§ **What is expected**: In the entries below, begin at the line that has "[0:01.00-0:01.20]" and stop after the line that has "[00:00:03.00 to 00:00:03.08]"; output those lines exactly, leaving out pictures.
*** Given records ***
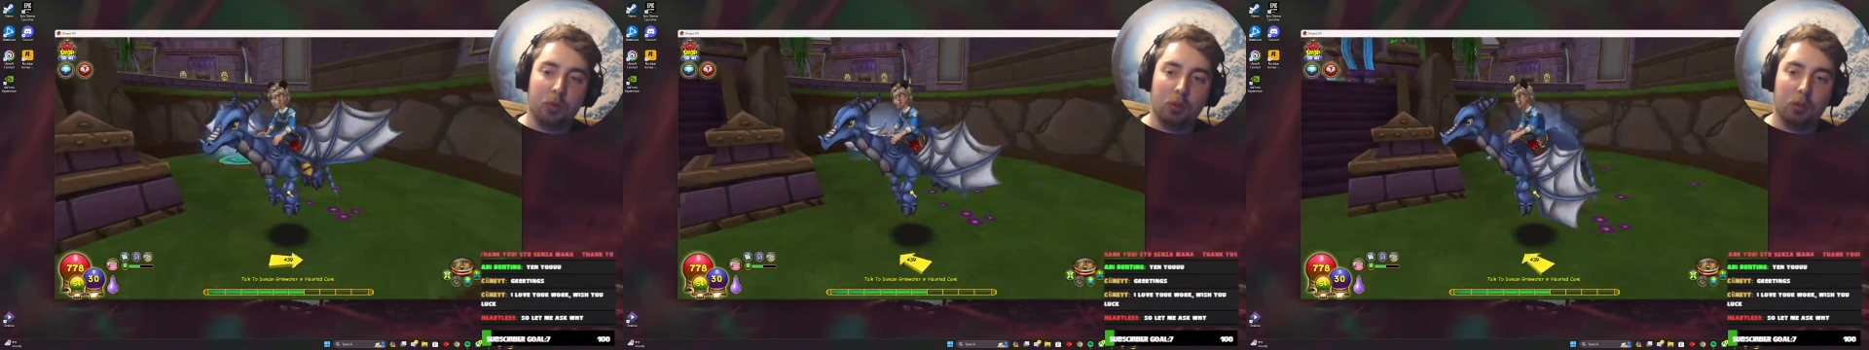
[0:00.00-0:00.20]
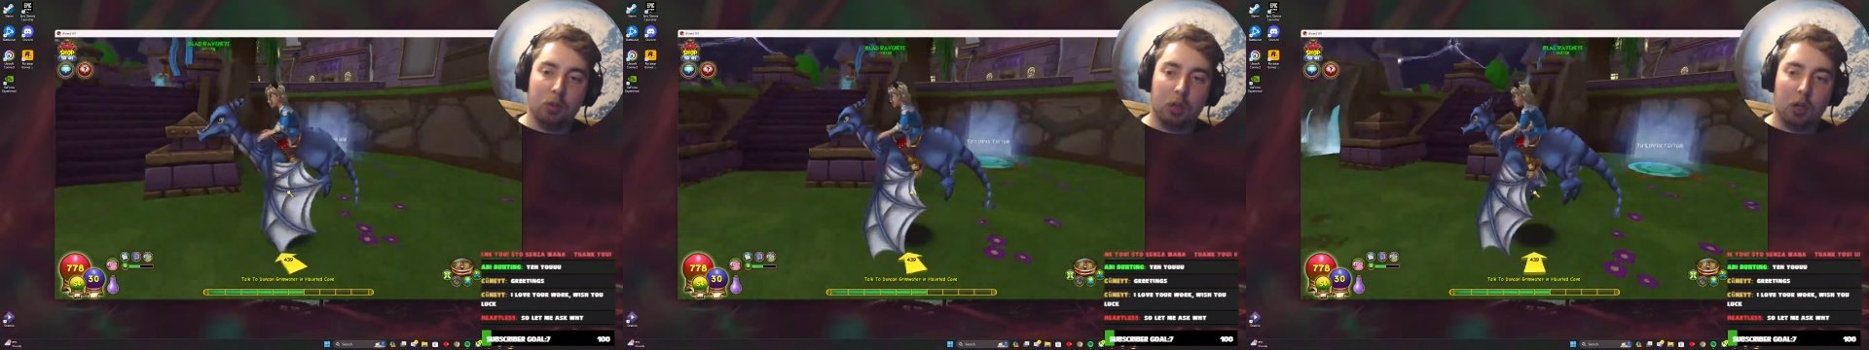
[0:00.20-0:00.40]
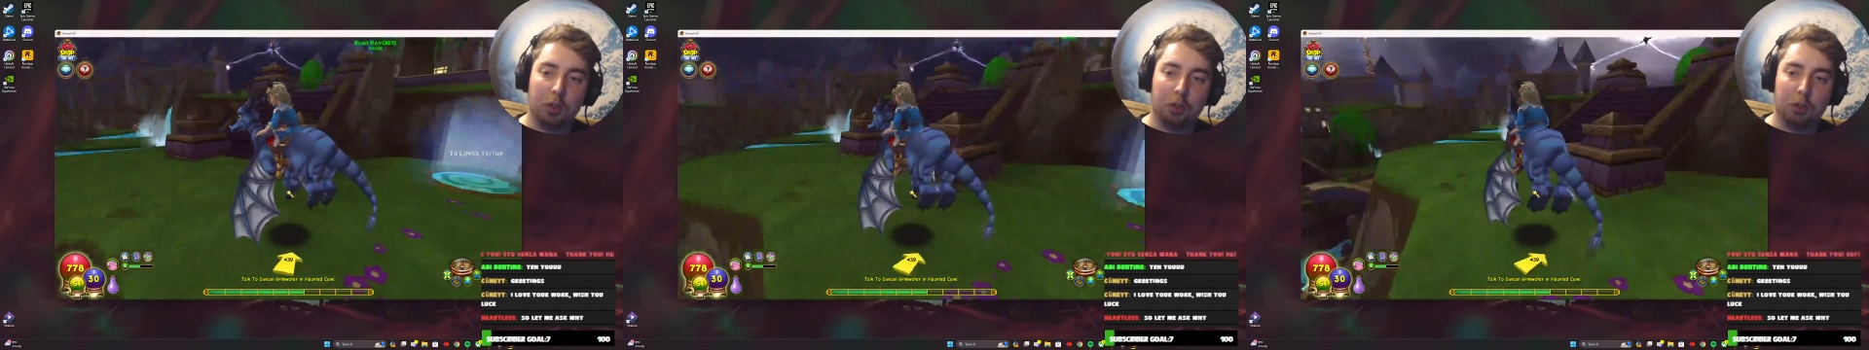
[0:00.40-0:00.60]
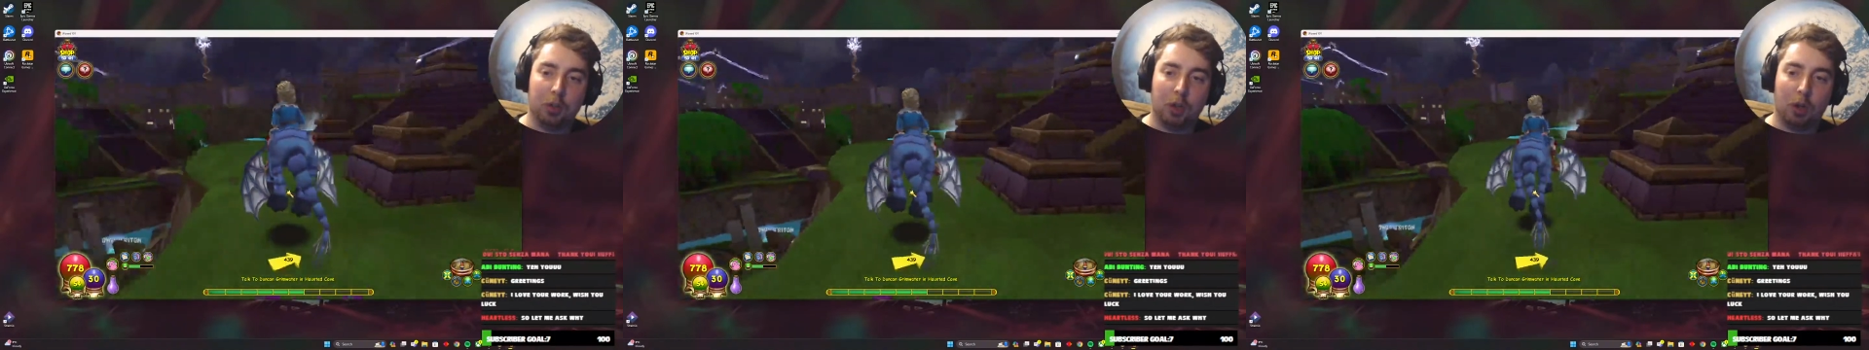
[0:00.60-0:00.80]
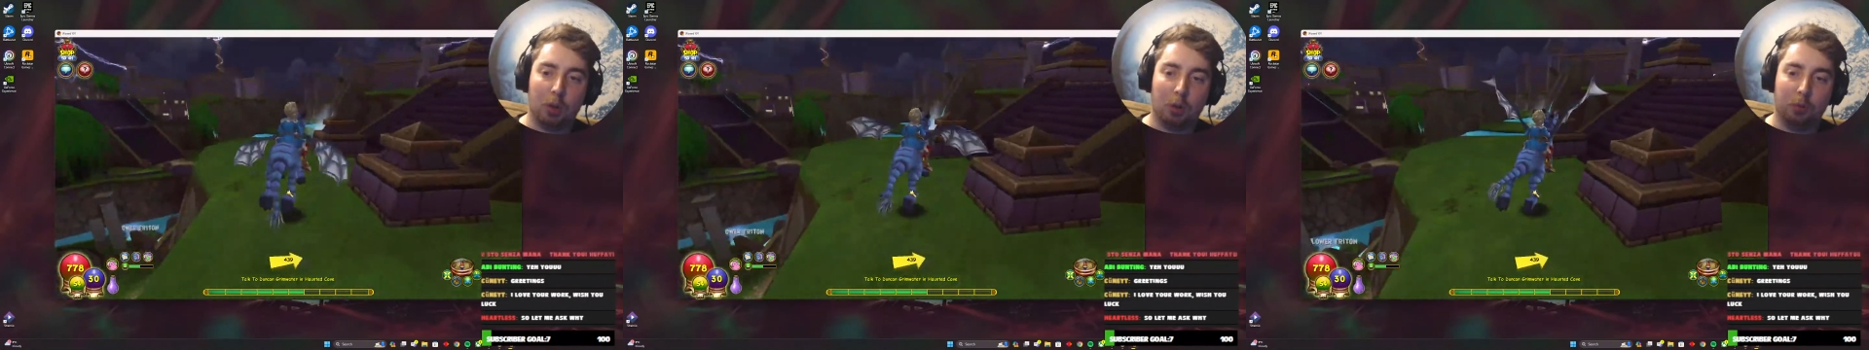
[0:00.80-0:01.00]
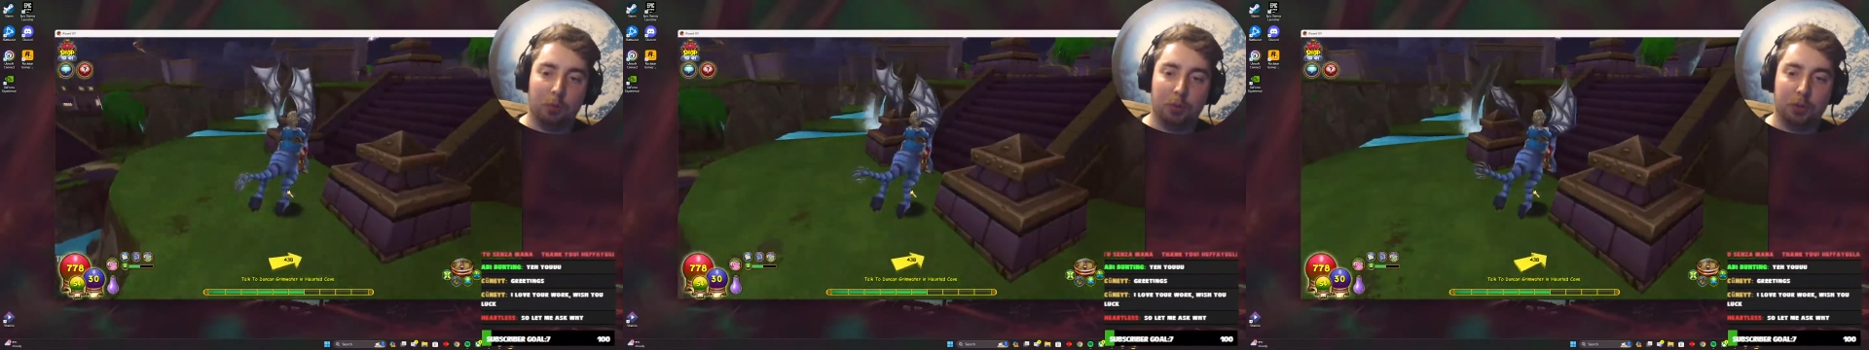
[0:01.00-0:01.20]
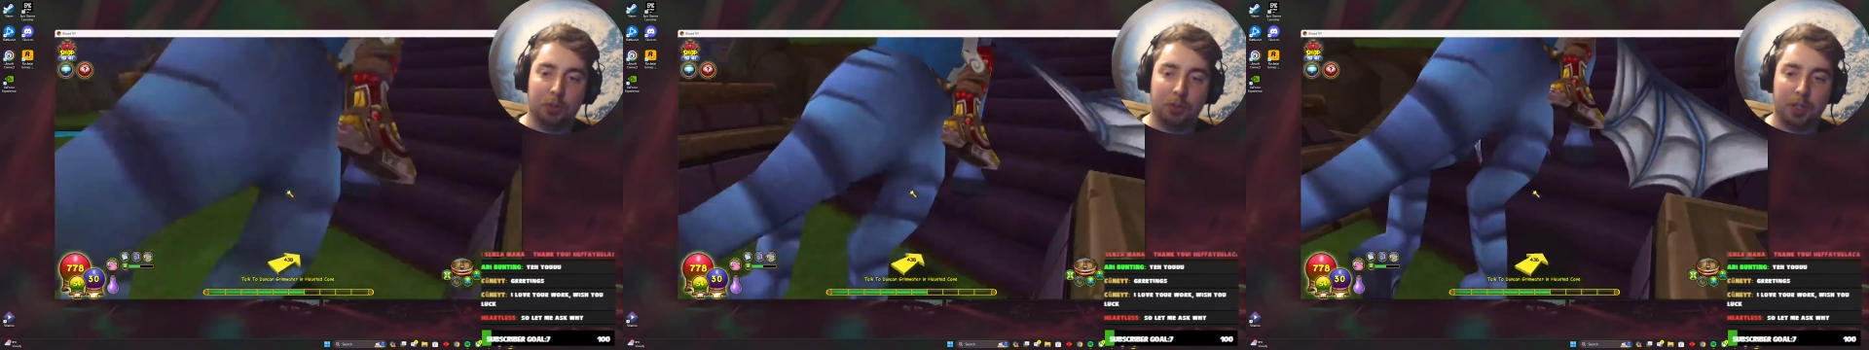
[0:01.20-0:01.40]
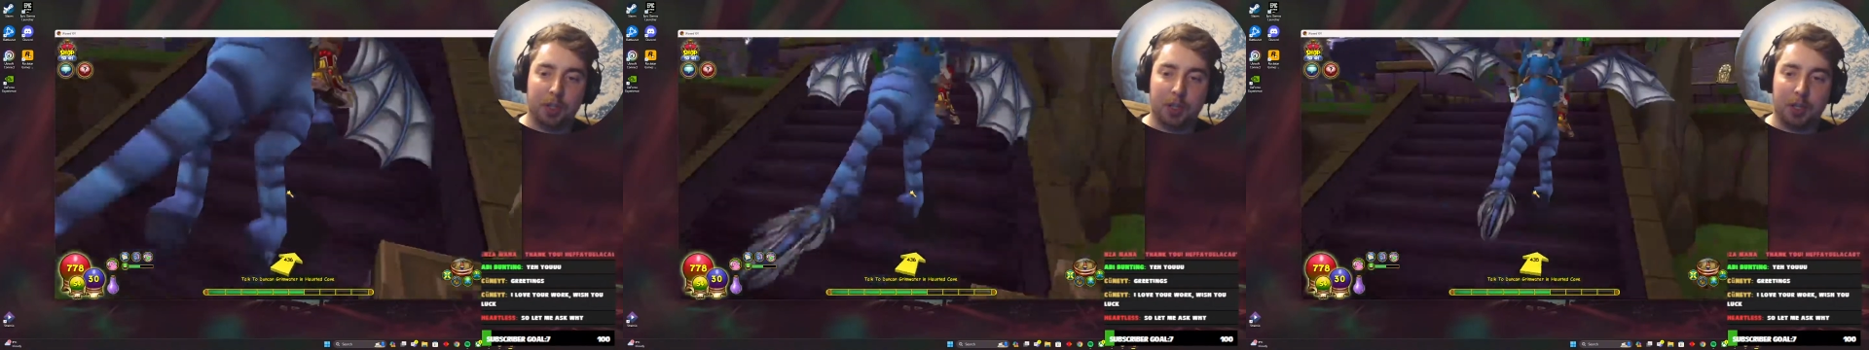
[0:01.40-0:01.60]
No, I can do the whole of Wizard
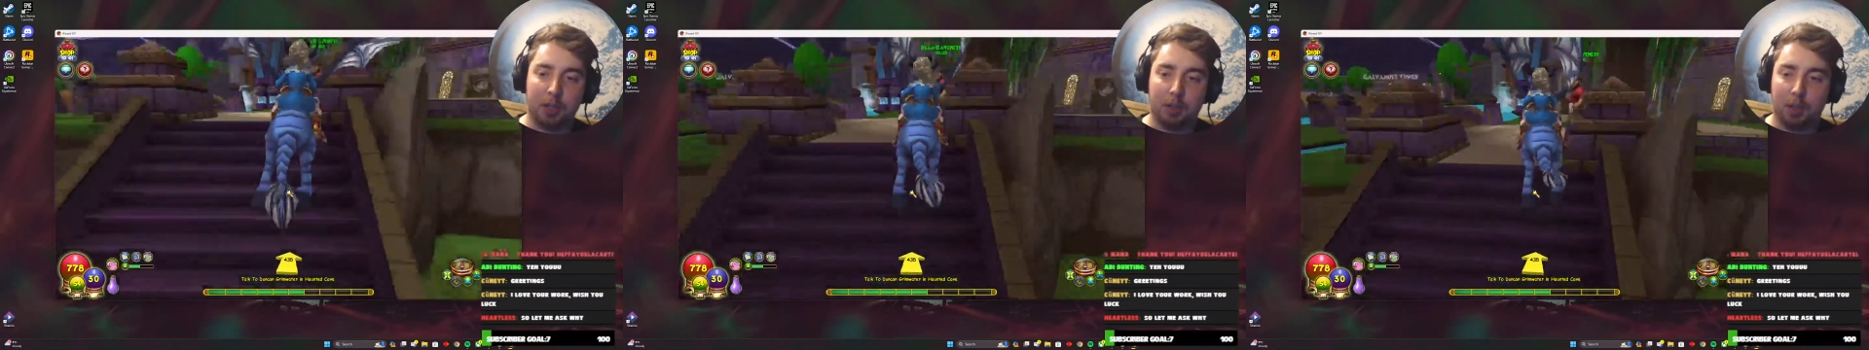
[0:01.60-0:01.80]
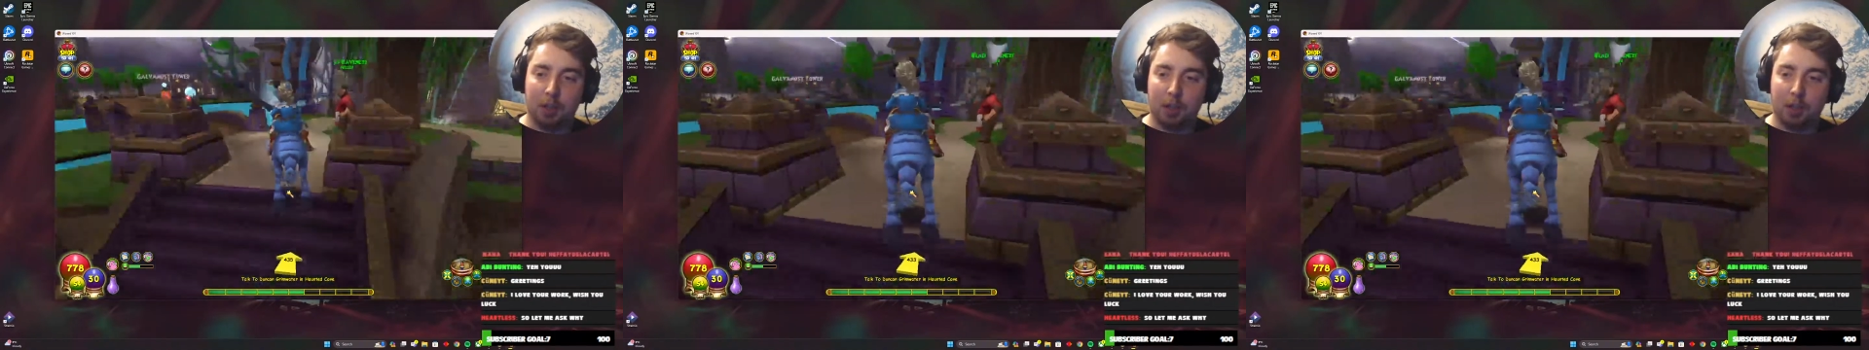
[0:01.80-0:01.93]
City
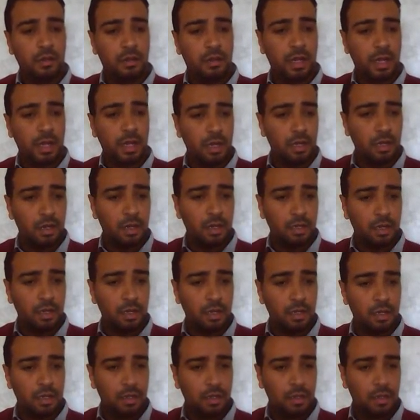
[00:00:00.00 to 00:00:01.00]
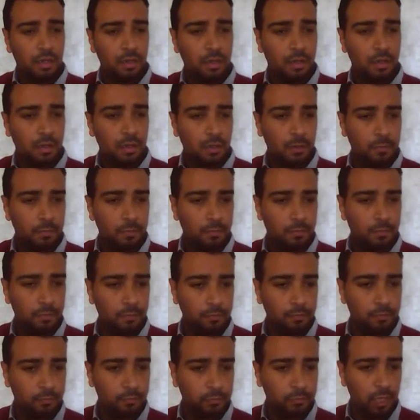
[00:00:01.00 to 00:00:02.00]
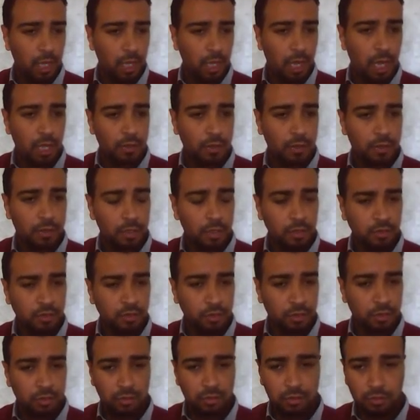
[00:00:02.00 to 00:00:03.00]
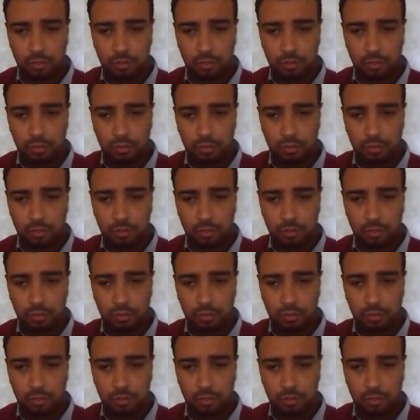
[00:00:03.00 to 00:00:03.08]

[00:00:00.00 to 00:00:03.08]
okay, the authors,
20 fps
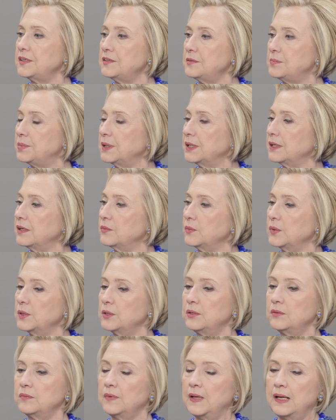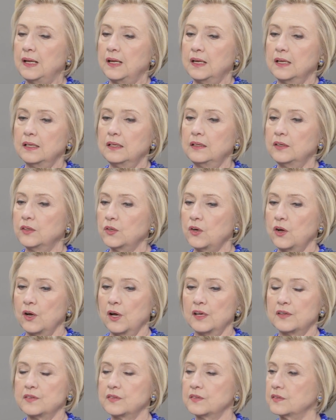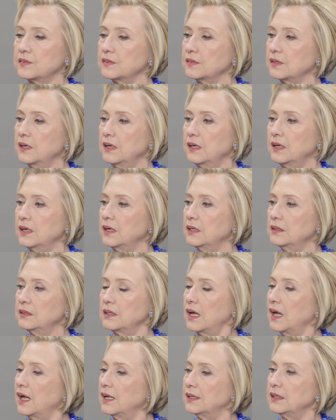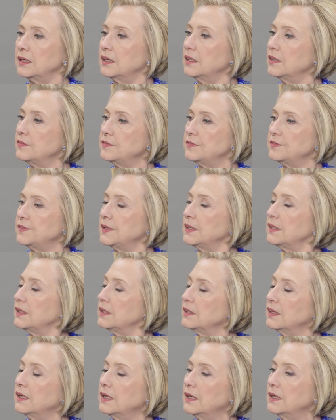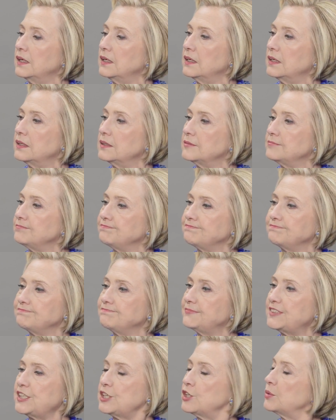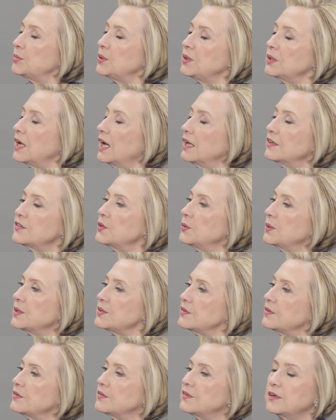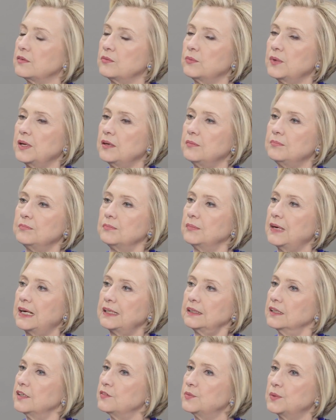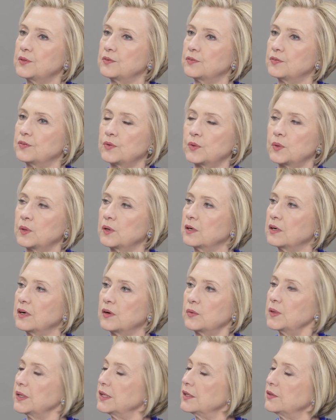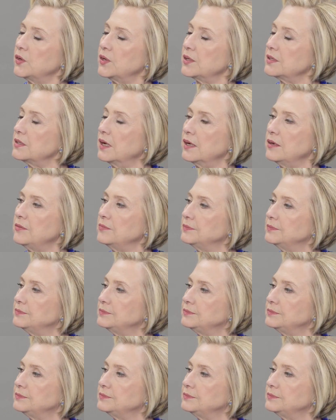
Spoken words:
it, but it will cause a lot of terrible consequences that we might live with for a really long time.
*** End of Given records ***
§ **Output of the exercise**:
[0:01.00-0:01.20]
[0:01.20-0:01.40]
[0:01.40-0:01.60]
No, I can do the whole of Wizard
[0:01.60-0:01.80]
[0:01.80-0:01.93]
City
[00:00:00.00 to 00:00:01.00]
[00:00:01.00 to 00:00:02.00]
[00:00:02.00 to 00:00:03.00]
[00:00:03.00 to 00:00:03.08]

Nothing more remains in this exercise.